Genetic study ties Siberians to people in Americas
By Will Dunham
WASHINGTON (Reuters) - People indigenous to Siberia have strong genetic links to native peoples in the Americas, according to a study further supporting the theory that humans first entered the Americas over a land bridge across the Bering Strait.
Scientists at Stanford University in California combed through the genes of 938 people from 51 places, looking at 650,000 DNA locations in each person.
The study, in the journal Science on Thursday, revealed similarities and differences among various populations.
"This is the highest resolution look at population genetics that has been done to date, both in terms of the number of populations that have been studied and in terms of the number of (genetic) markers used," researcher Devin Absher of the Stanford Human Genome Center said in a telephone interview.
One striking finding was the genetic similarities between the Yakut people, who live in Siberia, and several native populations from Mexico, Central America, Colombia and Brazil, the researchers said. These include the Maya in Central America and the Surui and Karitiana in Brazil.
"That's really an indication of shared ancestry," Absher said.
This fits into the theory that humans migrated into the Americas from Siberia along a now-vanished land bridge across the Bering Strait between perhaps 12,000 and 30,000 years ago.
Previous research suggested a genetic link, finding that a unique genetic mutation is shared by native peoples in Siberia and the Americas, but the new findings offer deeper genetic evidence.
The scientists also were able to detect genetic differences between northern and southern Chinese populations as well as variations within the Bedouin populations of the Middle East.
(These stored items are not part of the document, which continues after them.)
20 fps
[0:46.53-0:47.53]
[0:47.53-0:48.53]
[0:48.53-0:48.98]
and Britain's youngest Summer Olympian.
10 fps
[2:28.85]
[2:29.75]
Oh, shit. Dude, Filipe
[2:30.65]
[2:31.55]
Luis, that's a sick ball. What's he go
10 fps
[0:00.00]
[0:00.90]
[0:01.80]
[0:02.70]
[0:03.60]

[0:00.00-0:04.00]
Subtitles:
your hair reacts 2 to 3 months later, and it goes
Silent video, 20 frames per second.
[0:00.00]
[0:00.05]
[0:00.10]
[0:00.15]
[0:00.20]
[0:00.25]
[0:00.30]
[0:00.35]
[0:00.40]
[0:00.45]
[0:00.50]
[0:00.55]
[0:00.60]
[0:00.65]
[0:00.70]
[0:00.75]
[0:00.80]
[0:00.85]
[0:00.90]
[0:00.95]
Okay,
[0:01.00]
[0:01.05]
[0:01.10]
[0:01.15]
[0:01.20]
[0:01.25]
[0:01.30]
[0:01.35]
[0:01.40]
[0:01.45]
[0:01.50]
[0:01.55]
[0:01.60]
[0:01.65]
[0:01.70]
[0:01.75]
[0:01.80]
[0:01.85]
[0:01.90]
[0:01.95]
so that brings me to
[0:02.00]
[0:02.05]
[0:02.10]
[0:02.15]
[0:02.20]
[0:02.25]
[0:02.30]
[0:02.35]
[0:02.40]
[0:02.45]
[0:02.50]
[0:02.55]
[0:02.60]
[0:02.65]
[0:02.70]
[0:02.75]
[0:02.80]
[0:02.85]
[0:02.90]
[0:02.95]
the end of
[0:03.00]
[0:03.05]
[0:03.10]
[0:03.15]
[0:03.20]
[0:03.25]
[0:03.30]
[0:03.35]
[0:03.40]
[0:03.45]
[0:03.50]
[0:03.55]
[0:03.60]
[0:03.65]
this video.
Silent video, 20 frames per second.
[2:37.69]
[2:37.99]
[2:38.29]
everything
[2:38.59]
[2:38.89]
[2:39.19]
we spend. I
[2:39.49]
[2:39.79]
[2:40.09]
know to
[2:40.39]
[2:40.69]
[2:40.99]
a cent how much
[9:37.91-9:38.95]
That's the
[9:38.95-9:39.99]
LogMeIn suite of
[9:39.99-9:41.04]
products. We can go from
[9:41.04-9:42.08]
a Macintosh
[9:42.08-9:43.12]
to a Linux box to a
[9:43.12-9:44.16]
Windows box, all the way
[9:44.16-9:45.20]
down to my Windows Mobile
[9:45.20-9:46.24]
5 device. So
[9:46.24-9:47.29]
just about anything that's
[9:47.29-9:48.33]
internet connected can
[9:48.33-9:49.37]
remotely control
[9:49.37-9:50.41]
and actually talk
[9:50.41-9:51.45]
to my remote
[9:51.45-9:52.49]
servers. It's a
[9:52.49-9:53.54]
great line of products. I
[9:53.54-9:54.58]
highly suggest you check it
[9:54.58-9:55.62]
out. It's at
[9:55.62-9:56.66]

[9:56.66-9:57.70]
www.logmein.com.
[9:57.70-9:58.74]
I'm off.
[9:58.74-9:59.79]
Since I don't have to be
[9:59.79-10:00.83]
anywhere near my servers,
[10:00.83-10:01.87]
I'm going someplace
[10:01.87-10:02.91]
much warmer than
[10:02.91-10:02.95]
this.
"With the massive new amounts of data, we are able to tease out the subtle differences between different European populations, or between northern Chinese and southern Chinese, and that has never been possible," said Marcus Feldman, a Stanford professor of biological sciences.
The publication of the research came a day after two other important studies on human genetic variation appeared in the journal Nature. Scientists say these papers together offer strong evidence for the "Out of Africa" theory that humans originated in Africa and migrated to colonize the rest of the world in several waves.
The study showed that human populations have less genetic diversity the farther they are away from Africa.
That would be the case, the researchers said, if the people migrating out of Africa represented only a small fraction of the original African population. These migrating people would go on to establish new, less genetically diverse populations around the world, they added.